(DATA TO PROCESS)

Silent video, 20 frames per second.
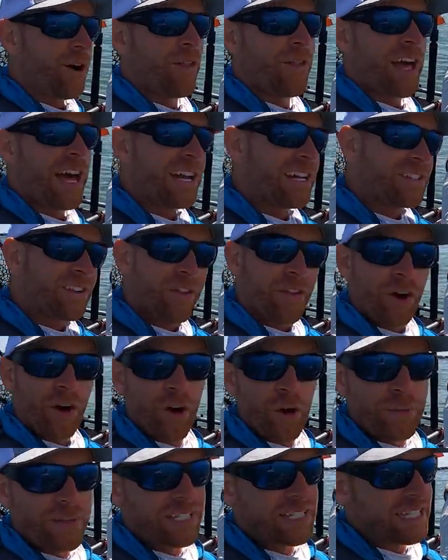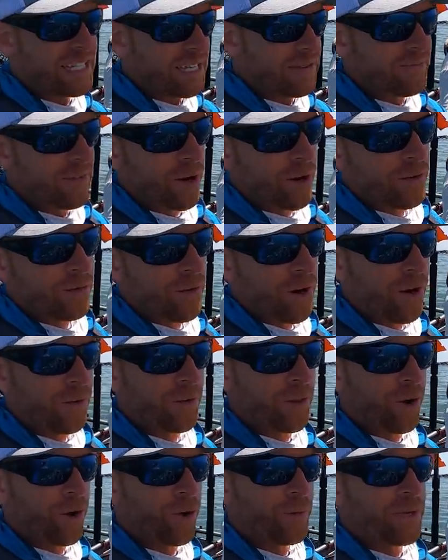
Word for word: all that. He's on the Hobie team, very involved with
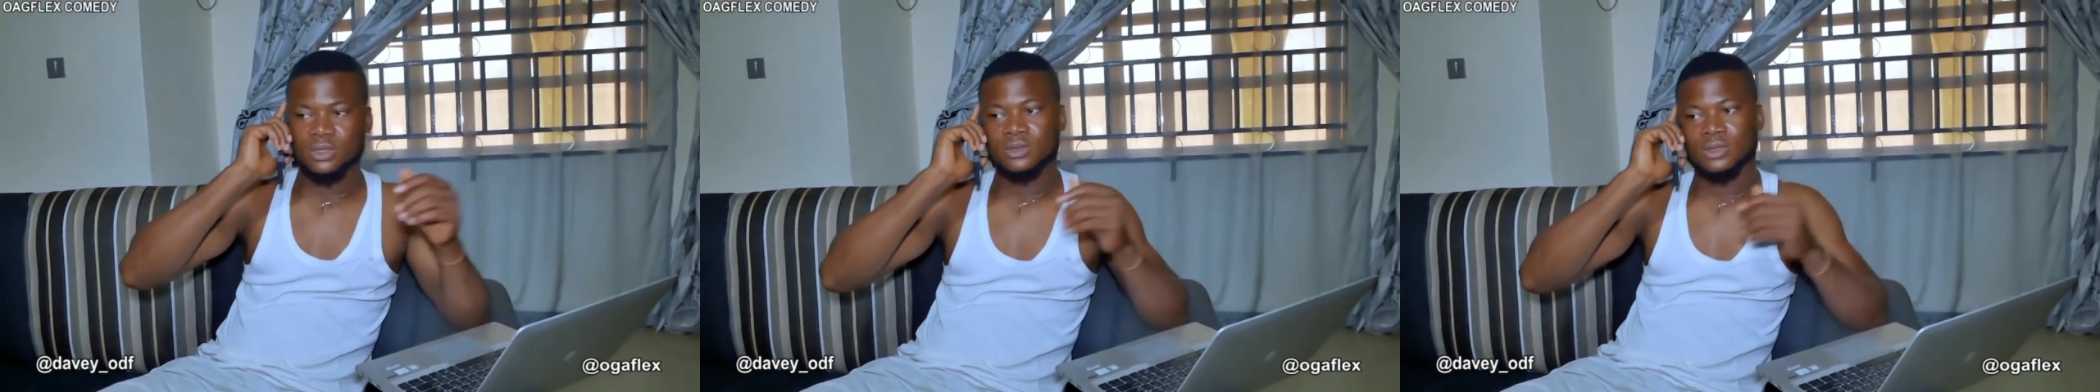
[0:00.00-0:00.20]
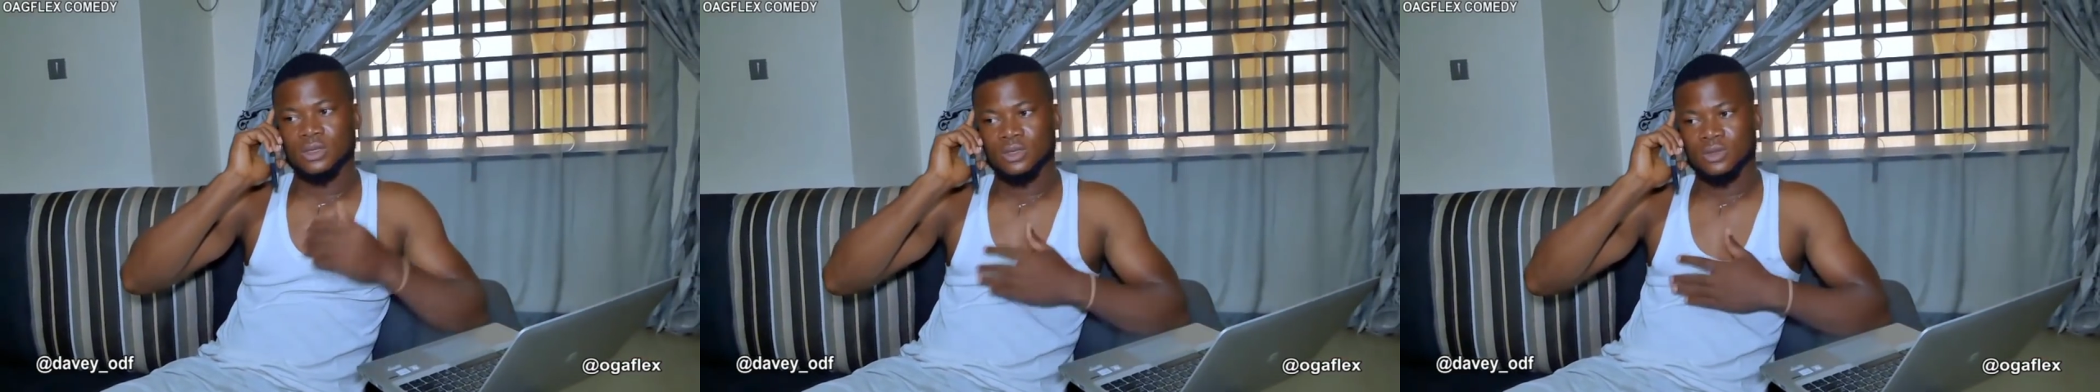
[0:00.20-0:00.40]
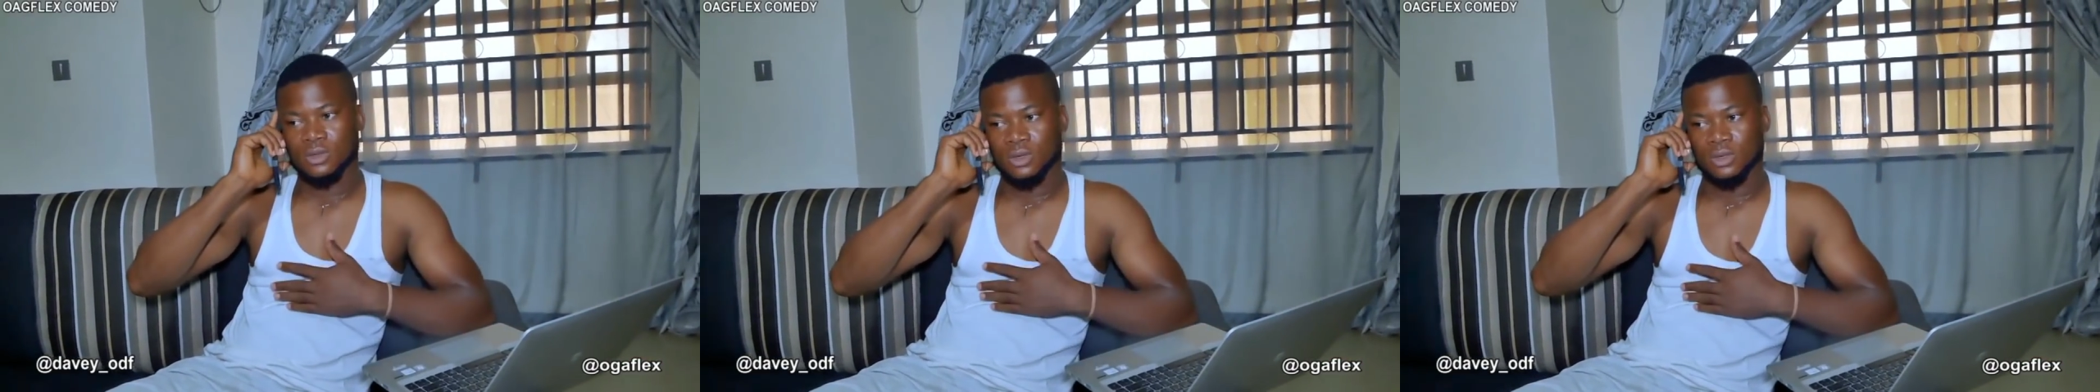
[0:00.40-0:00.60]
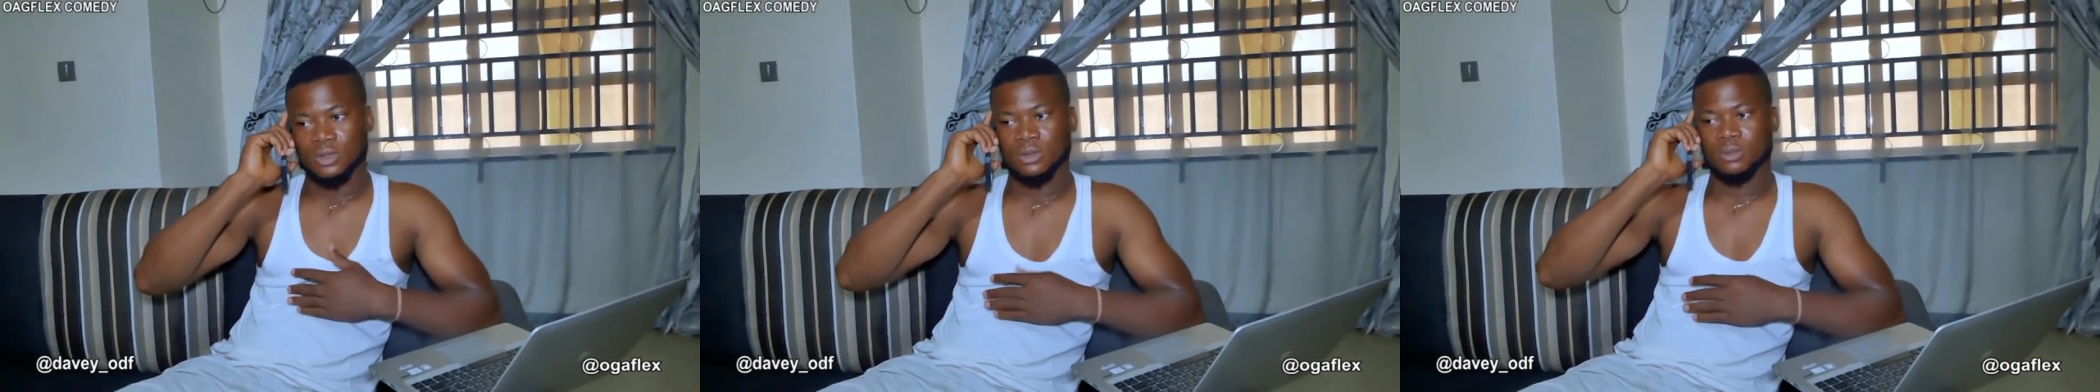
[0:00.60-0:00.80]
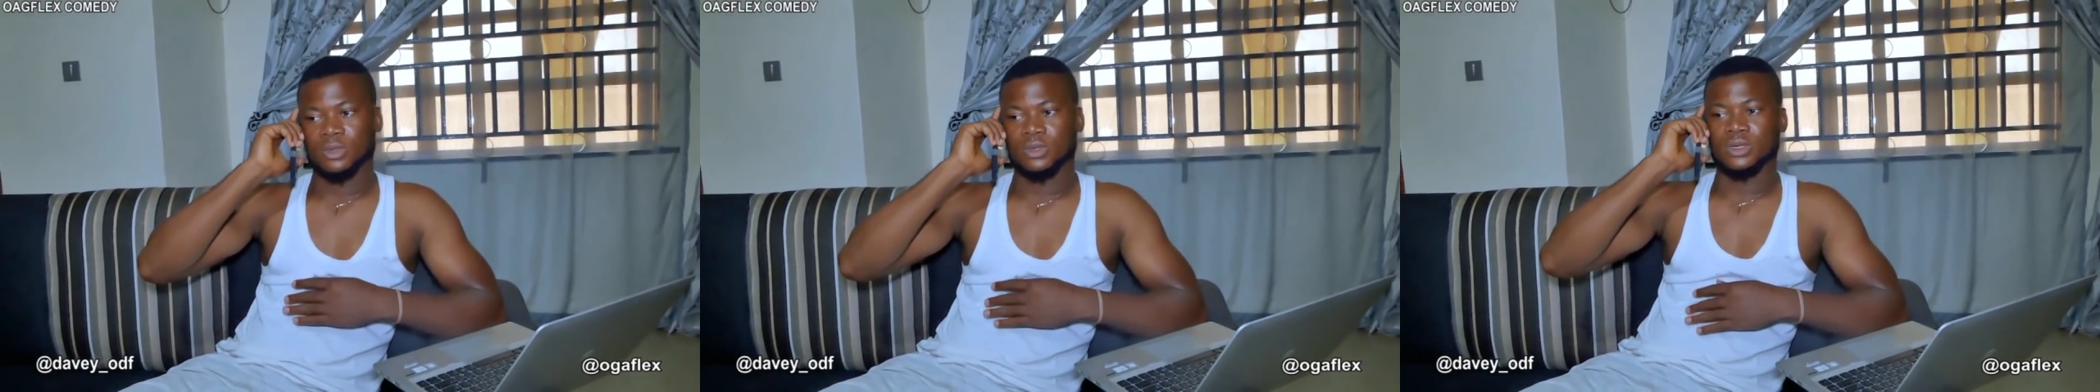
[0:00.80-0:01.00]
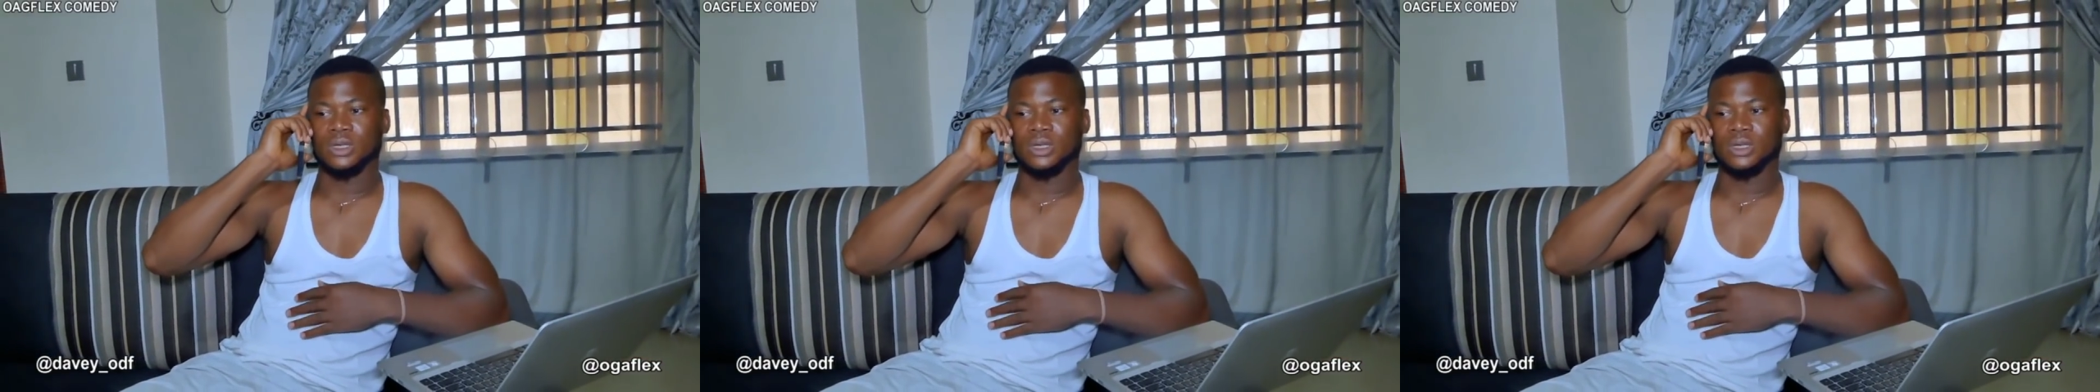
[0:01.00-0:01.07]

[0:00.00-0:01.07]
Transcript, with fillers: really sorry about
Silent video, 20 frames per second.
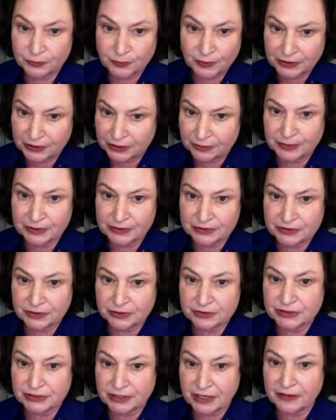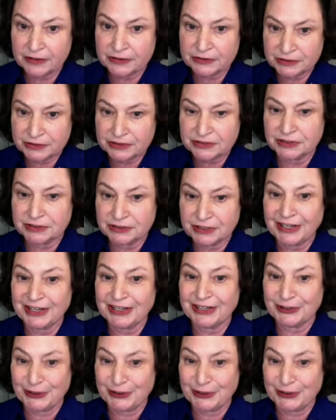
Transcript: wanted to be a sociologist today,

(End DATA TO PROCESS)

> [WORK TO COMPLETE]: Of the entries above, print exactly those lines that run from the one containing "[0:00.00-0:00.20]" through the last line, excluding any pictures.

> [ANSWER SPACE]:
[0:00.00-0:00.20]
[0:00.20-0:00.40]
[0:00.40-0:00.60]
[0:00.60-0:00.80]
[0:00.80-0:01.00]
[0:01.00-0:01.07]

[0:00.00-0:01.07]
Transcript, with fillers: really sorry about
Silent video, 20 frames per second.
Transcript: wanted to be a sociologist today,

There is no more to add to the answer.